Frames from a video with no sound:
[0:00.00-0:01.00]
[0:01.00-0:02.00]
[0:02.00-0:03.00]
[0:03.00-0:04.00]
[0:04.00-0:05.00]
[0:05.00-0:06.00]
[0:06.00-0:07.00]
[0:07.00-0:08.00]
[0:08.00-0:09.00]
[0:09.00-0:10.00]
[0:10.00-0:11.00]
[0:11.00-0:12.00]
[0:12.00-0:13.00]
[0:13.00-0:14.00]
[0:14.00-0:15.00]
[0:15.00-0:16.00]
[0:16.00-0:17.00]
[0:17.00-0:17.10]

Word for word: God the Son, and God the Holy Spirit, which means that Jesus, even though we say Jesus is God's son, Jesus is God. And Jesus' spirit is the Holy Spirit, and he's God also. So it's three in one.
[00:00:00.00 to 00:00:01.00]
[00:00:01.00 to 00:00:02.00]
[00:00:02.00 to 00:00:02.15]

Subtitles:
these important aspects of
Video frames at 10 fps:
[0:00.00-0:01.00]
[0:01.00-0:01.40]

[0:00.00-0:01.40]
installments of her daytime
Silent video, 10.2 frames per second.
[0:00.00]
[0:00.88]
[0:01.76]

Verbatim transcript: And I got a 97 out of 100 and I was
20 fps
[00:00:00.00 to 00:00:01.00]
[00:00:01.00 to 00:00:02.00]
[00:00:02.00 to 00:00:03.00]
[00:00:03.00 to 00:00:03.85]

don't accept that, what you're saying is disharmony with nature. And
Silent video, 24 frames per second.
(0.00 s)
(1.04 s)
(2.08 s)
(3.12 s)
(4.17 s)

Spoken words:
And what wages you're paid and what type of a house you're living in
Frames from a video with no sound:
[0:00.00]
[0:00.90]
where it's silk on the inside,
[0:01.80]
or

——

*WORK REQUIRED*: Please repeat each line from the one with "[00:00:02.00 to 00:00:03.00]" through the last line of the data above, and add nothing.

*EXERCISE SOLUTION*:
[00:00:02.00 to 00:00:03.00]
[00:00:03.00 to 00:00:03.85]

don't accept that, what you're saying is disharmony with nature. And
Silent video, 24 frames per second.
(0.00 s)
(1.04 s)
(2.08 s)
(3.12 s)
(4.17 s)

Spoken words:
And what wages you're paid and what type of a house you're living in
Frames from a video with no sound:
[0:00.00]
[0:00.90]
where it's silk on the inside,
[0:01.80]
or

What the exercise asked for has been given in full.